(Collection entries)
= Beginning of Section =

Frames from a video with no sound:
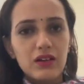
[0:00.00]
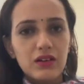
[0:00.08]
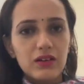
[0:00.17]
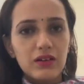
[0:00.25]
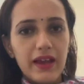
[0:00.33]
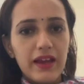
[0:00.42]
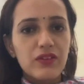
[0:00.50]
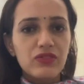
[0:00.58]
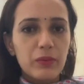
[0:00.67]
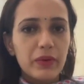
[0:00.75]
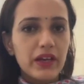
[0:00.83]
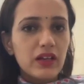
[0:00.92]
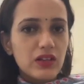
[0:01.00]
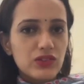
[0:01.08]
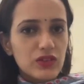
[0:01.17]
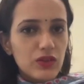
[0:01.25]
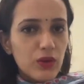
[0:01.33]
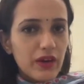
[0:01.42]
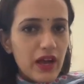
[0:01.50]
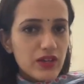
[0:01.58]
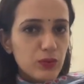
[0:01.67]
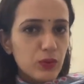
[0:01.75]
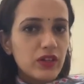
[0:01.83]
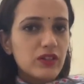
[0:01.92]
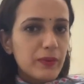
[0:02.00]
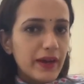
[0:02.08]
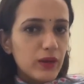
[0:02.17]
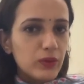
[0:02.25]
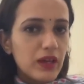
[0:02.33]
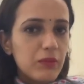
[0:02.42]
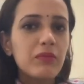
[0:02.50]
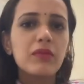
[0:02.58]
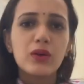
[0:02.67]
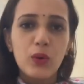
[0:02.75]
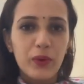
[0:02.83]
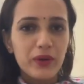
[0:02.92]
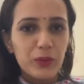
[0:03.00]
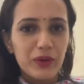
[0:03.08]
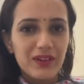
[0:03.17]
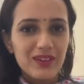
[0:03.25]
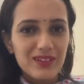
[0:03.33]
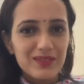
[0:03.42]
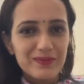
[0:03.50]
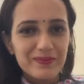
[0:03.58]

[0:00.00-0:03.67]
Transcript: Like if somebody touches your rash, would it spread to them? No, it wouldn't.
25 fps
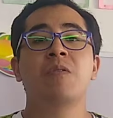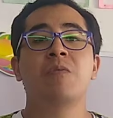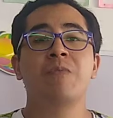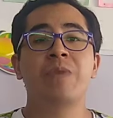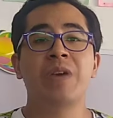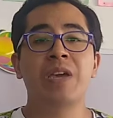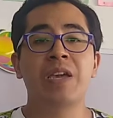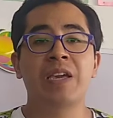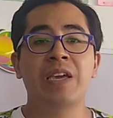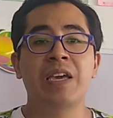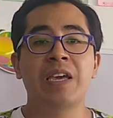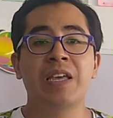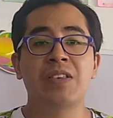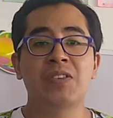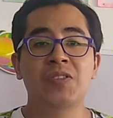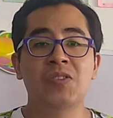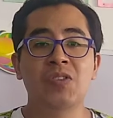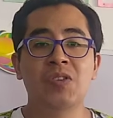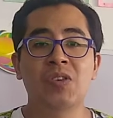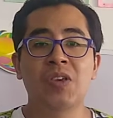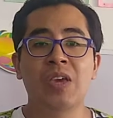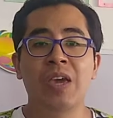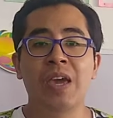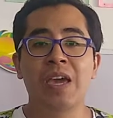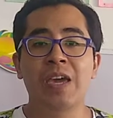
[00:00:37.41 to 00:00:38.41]
we can
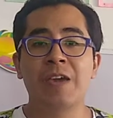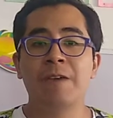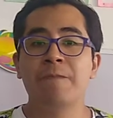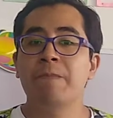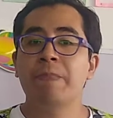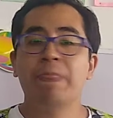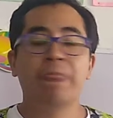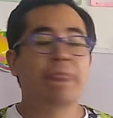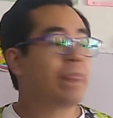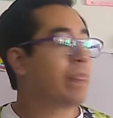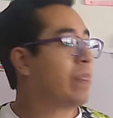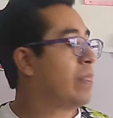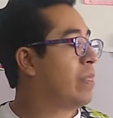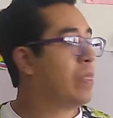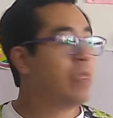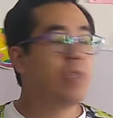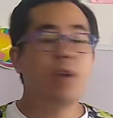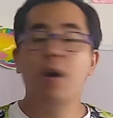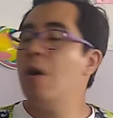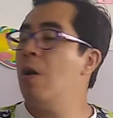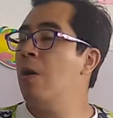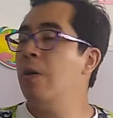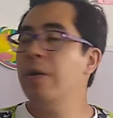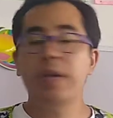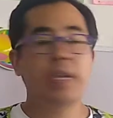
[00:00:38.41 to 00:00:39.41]
say
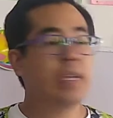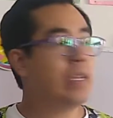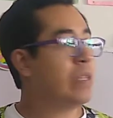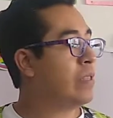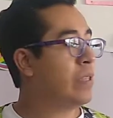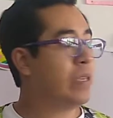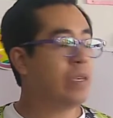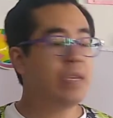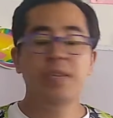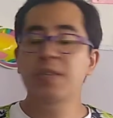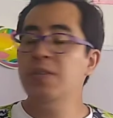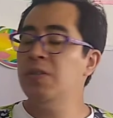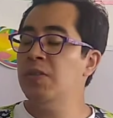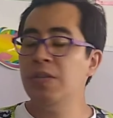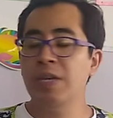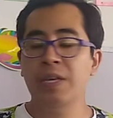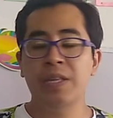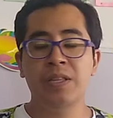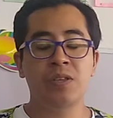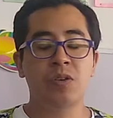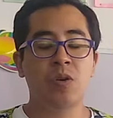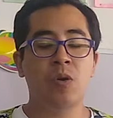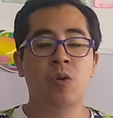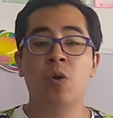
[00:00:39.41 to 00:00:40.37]
no, it isn't,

= End of Section =

Leaving all pictures aside, quote each record exactly.

> Solved exercise
Frames from a video with no sound:
[0:00.00]
[0:00.08]
[0:00.17]
[0:00.25]
[0:00.33]
[0:00.42]
[0:00.50]
[0:00.58]
[0:00.67]
[0:00.75]
[0:00.83]
[0:00.92]
[0:01.00]
[0:01.08]
[0:01.17]
[0:01.25]
[0:01.33]
[0:01.42]
[0:01.50]
[0:01.58]
[0:01.67]
[0:01.75]
[0:01.83]
[0:01.92]
[0:02.00]
[0:02.08]
[0:02.17]
[0:02.25]
[0:02.33]
[0:02.42]
[0:02.50]
[0:02.58]
[0:02.67]
[0:02.75]
[0:02.83]
[0:02.92]
[0:03.00]
[0:03.08]
[0:03.17]
[0:03.25]
[0:03.33]
[0:03.42]
[0:03.50]
[0:03.58]

[0:00.00-0:03.67]
Transcript: Like if somebody touches your rash, would it spread to them? No, it wouldn't.
25 fps
[00:00:37.41 to 00:00:38.41]
we can
[00:00:38.41 to 00:00:39.41]
say
[00:00:39.41 to 00:00:40.37]
no, it isn't,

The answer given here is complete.